◆ **What you should do**
Only the lines from the one with "(6202.60 s to 6203.50 s)" to the end of the data, both ends included, should be output, exactly as they stand and without pictures.

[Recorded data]
====================

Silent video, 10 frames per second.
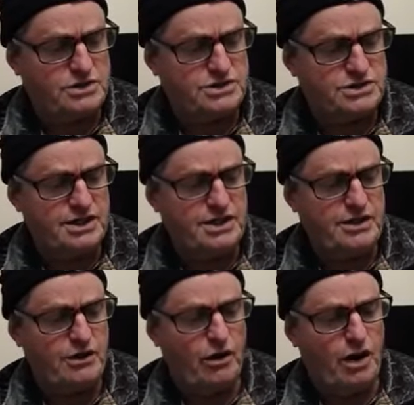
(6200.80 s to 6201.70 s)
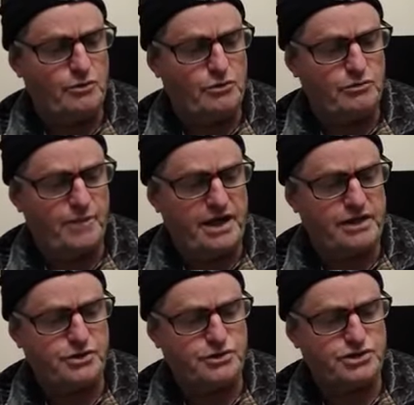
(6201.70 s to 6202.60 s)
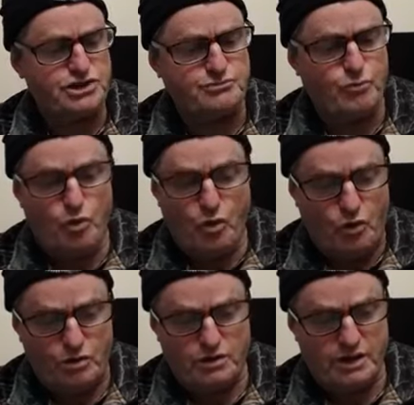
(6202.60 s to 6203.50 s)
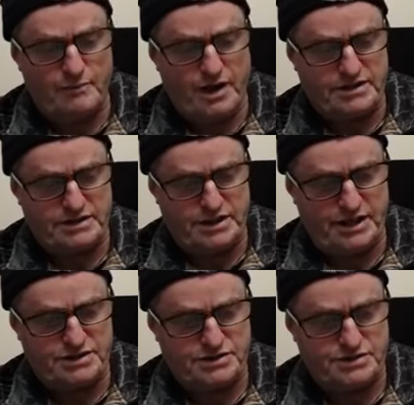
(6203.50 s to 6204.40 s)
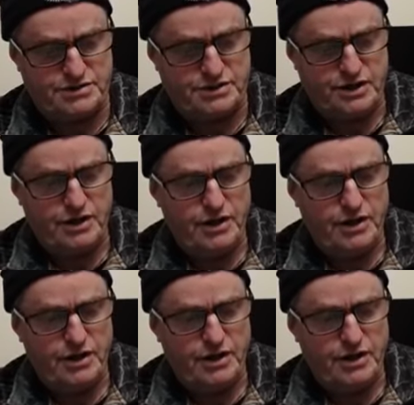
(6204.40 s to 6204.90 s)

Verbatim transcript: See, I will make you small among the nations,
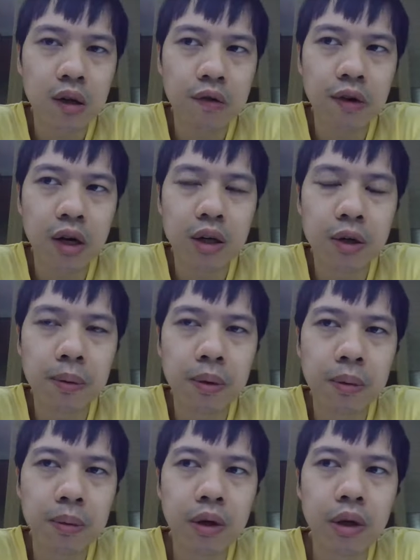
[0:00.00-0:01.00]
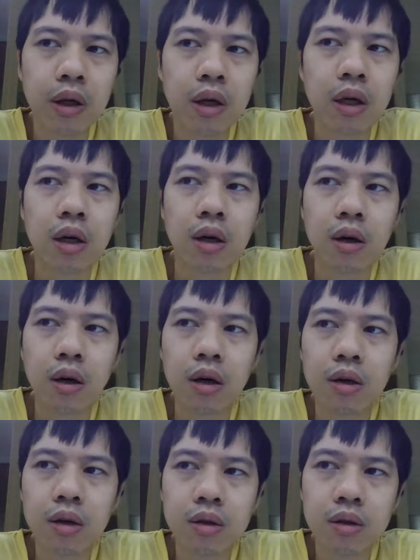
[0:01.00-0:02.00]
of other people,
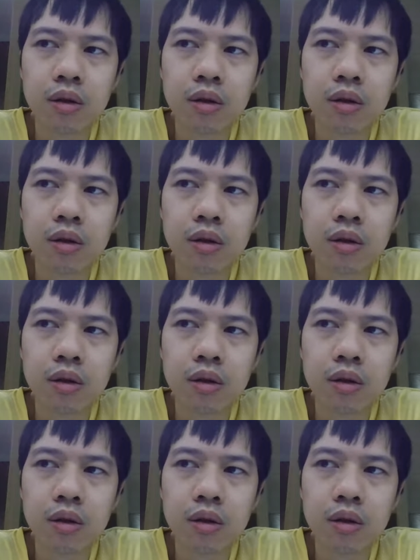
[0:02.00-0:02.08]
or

====================

◆ **Task response**
(6202.60 s to 6203.50 s)
(6203.50 s to 6204.40 s)
(6204.40 s to 6204.90 s)

Verbatim transcript: See, I will make you small among the nations,
[0:00.00-0:01.00]
[0:01.00-0:02.00]
of other people,
[0:02.00-0:02.08]
or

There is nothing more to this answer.